Oleksandr Viksych

Personal information
- Full name: Oleksandr Yaroslavovych Viksych
- Date of birth: 10 September 1995 (age 29)
- Place of birth: Klivodin, Ukraine
- Position(s): Defender

Youth career
- 2011–2012: FC Dnipro

Senior career*
- Years: Team / Apps / (Gls)
- 2012–2015: Chornomorets Odesa / 0 / (0)
- 2014–2015: Shakhtar-3 Donetsk / 9 / (0)
- 2015–2017: Real Pharma Odesa / 45 / (0)
- 2017–2018: Naftovyk Okhtyrka / 9 / (0)
- 2018–2019: Bukovyna Chernivtsi / 11 / (0)
- 2018–2019: Real Pharma Odesa / 7 / (0)
- 2019: Bukovyna Chernivtsi / 0 / (0)
- 2023–: Toronto Falcons

= Oleksandr Viksych =

Ukrainian footballer

Oleksandr Viksych (born September 10, 1995) is a Ukrainian footballer who plays as a defender for Toronto Falcons.

== Club career ==

=== Youth career ===
Viksych played his youth football at the Ukrainian Youth Football League with teams such as RVUFK Kyiv, Monolit, and the FC Dnipro youth side. He would secure his first professional contract with Chornomorets Odesa in 2012.

=== Ukraine ===
After failing to break into the senior team with Odesa, he would instead make his professional debut with Shakhtar Donetsk's reserve team in the Ukrainian third division. He would make 9 appearances for Shakhtar during the 2014–15 season.

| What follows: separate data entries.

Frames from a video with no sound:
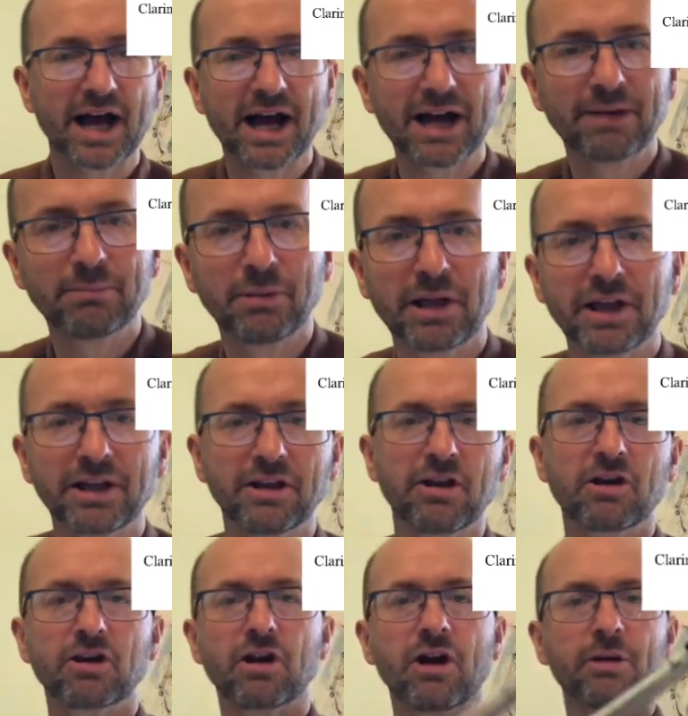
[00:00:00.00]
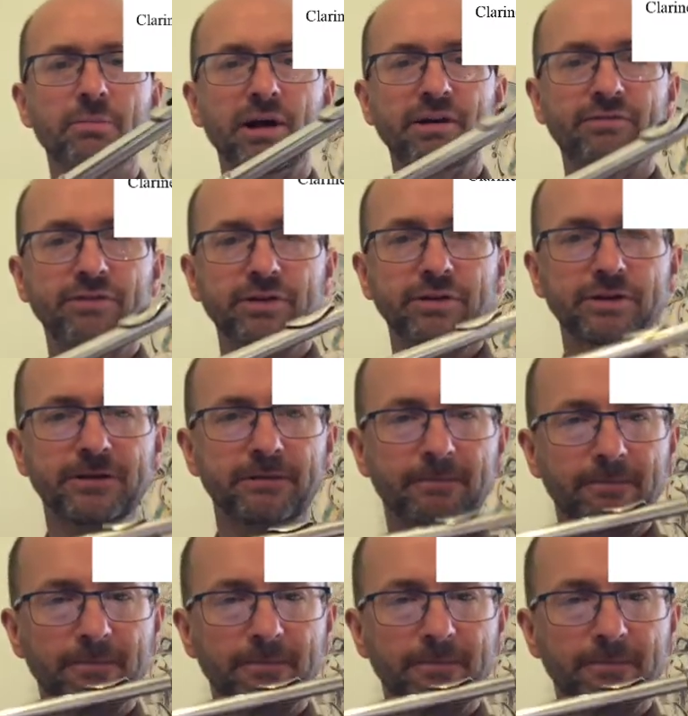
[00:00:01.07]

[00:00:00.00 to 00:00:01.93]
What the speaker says: I play along on my flute.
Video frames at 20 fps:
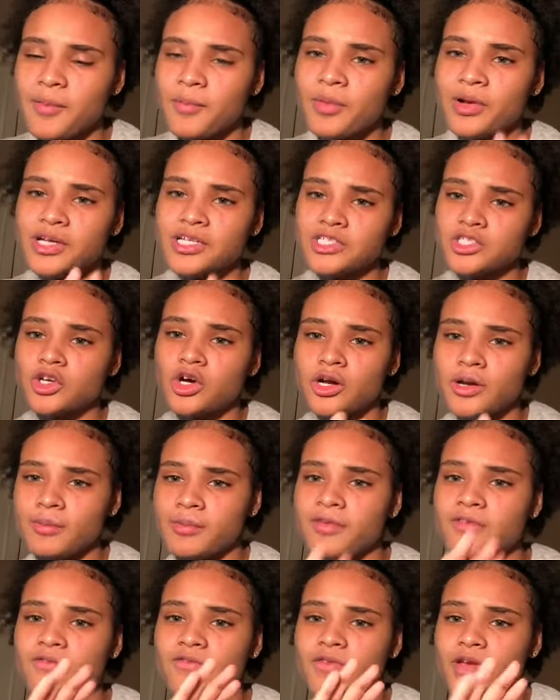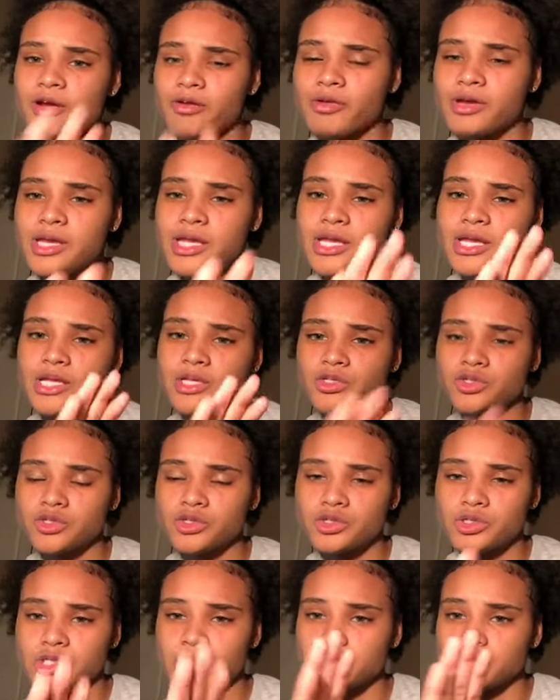but it's gonna be very
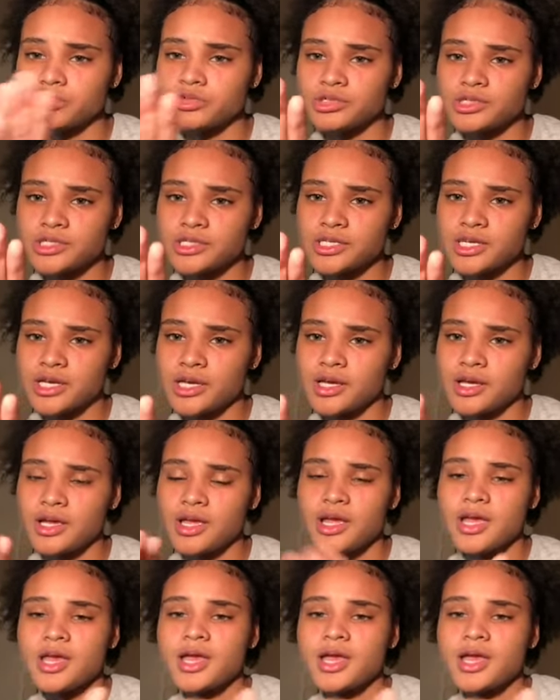interesting,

Following his brief season with Shakhtar, he ventured to Southern Ukraine to sign with Real Pharma Odesa. He would re-sign with Odesa for another season in 2016. After 3 1/2 seasons with Odesa, he signed a contract with Naftovyk Okhtyrka for the remainder of the 2017–18 season in the country's second-tier league. In total, he would play in 45 matches in his first run with Odesa.

He would play in 9 matches for Naftovyk. For the 2018–19 season, he returned to the third division to play with Bukovyna Chernivtsi. After a season with Chernivtsi, he departed from the team. In 2019, he returned to his former club Real Pharma Odesa for the first portion of the campaign. Viksych would compete in 7 matches in his final season with the Odesa-based club. After his stint in southern Ukraine, he returned to the western side to once more sign with Bukovyna. However, he failed to make an appearance with the club and was released shortly after the announcement of signing.

=== Canada ===
In 2023, he played abroad in the Canadian Soccer League with the Toronto Falcons. Viksych would assist the club in finishing third in the standings. He re-signed with the Falcons for the 2024 season.